- Born: August 3, 1966 (age 59) Mirsharai, East Pakistan, Pakistan
- Allegiance: Bangladesh
- Branch: Bangladesh Army; Bangladesh Rifles;
- Service years: 1986-2019
- Rank: Brigadier General
- Unit: Armoured Corps
- Commands: Director, National Security Intelligence; Director, Special Security Force; Commander of 44th Rifles Battalion;
- Conflicts: UNMIL UNMIBH Bangladesh Rifles revolt 2011 Bangladeshi coup attempt

= Shams Chowdhury =

Bangladesh Army officer

Muhammad Shamsul Alam Chowdhury is a retired army officer and brigadier general of the Bangladesh Army. He is known for his locus and subsistence during Bangladesh Rifles revolt.

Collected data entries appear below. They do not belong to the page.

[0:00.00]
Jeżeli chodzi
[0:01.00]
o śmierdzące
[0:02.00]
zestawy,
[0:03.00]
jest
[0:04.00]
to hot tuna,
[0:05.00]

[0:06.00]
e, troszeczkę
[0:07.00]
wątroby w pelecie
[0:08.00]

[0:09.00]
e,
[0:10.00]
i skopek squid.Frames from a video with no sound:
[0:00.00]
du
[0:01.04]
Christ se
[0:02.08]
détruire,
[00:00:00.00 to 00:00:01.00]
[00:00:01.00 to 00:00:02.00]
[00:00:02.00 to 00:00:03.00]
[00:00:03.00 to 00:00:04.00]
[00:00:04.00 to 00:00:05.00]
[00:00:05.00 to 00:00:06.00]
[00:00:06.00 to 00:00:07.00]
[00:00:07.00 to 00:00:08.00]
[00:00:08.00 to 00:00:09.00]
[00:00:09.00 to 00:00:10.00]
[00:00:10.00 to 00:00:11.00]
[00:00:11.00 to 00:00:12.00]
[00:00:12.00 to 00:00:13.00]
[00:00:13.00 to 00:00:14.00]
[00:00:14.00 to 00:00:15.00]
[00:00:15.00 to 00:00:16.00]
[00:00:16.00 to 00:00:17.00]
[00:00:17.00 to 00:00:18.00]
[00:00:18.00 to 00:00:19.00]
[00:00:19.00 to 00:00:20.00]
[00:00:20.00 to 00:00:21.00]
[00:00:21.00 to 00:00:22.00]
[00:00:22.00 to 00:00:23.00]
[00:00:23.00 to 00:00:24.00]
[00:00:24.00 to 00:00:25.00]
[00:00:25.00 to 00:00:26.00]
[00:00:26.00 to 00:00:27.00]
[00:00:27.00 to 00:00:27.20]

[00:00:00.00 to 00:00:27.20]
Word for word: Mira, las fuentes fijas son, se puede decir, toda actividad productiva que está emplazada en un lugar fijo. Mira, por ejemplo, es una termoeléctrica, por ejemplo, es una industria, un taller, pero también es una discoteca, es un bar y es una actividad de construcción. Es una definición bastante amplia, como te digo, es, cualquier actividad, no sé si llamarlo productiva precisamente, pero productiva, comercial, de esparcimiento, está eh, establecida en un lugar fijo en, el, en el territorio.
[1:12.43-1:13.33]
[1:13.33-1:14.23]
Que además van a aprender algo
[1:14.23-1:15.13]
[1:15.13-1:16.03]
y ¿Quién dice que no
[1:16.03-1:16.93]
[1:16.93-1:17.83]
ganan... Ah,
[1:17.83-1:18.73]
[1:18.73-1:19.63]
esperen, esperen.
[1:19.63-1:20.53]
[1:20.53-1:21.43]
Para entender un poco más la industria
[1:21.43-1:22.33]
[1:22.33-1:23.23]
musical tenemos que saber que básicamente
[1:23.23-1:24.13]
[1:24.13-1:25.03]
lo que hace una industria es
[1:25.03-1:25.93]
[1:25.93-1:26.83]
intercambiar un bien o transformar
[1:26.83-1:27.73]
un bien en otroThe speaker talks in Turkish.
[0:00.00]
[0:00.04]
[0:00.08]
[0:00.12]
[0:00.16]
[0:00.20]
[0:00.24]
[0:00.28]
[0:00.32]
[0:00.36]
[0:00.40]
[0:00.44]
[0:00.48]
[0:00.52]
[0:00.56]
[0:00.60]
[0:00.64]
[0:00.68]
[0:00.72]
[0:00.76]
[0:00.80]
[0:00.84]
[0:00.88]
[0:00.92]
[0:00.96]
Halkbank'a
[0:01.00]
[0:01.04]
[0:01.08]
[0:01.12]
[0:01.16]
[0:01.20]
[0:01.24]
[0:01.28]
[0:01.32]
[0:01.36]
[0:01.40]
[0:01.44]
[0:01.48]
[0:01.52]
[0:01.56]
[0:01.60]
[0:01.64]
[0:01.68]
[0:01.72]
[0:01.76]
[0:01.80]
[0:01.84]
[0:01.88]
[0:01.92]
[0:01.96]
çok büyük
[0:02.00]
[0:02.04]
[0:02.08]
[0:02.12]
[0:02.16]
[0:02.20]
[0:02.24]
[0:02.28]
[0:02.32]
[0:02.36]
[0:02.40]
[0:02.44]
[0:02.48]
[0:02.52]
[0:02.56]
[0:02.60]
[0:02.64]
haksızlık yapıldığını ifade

==Early life and education==
Shams was born on 3 August 1966, in the prominent Abu Bhuiyan family of Mirsharai. He began his military career in 1984 as a cadet at the Bangladesh Military Academy and was commissioned as a second lieutenant in the Armored Corps in 1986. He holds an MBA from George Washington University, US.

==Career==
Shams was commissioned into the Armored Corps in 1986. He participated in United Nations peacekeeping missions as a military observer in Bosnia and Croatia (1995–96) and as a staff officer at the UN Force Headquarters in Liberia (2005–06). Domestically, he held the position of zone commander in the Chhota Harina Zone of Bangladesh Rifles (BDR) in Rangamati in 2008. He served as director of both the Special Security Force (SSF) and the National Security Intelligence (NSI) under the prime minister's office. Notably, he survived the 2009 BDR mutiny at Pilkhana. He retired as a brigadier general in 2019.

During court proceedings regarding the 2009 BDR Mutiny at Pilkhana, defence counsel accused prosecution witness Shams of orchestrating the carnage. Defence lawyer Amdadul Hoque Lal alleged that Sham's leadership during the event earned him a favorable posting and questioned why key officers of the 44 Rifles Battalion, which Shams commanded, were unharmed. Shams refuted these claims, attributing his survival to divine intervention.

Shams had previously testified as the fourth prosecution witness, detailing the events of the mutiny, including processions of rebel soldiers and his escape. He was also cross-examined for four hours, during which the defence claimed he falsely implicated an accused sepoy following a prior dispute, a claim he denied.

Shams served as a diplomat at the Bangladesh Embassy in Washington, D.C. from 2013 to 2019. Currently, he is the chairperson of the U.S. Center for Cooperation & Economic Development based in the US.

==Personal life==
Shams is married to Naznin Akhter. They have two sons.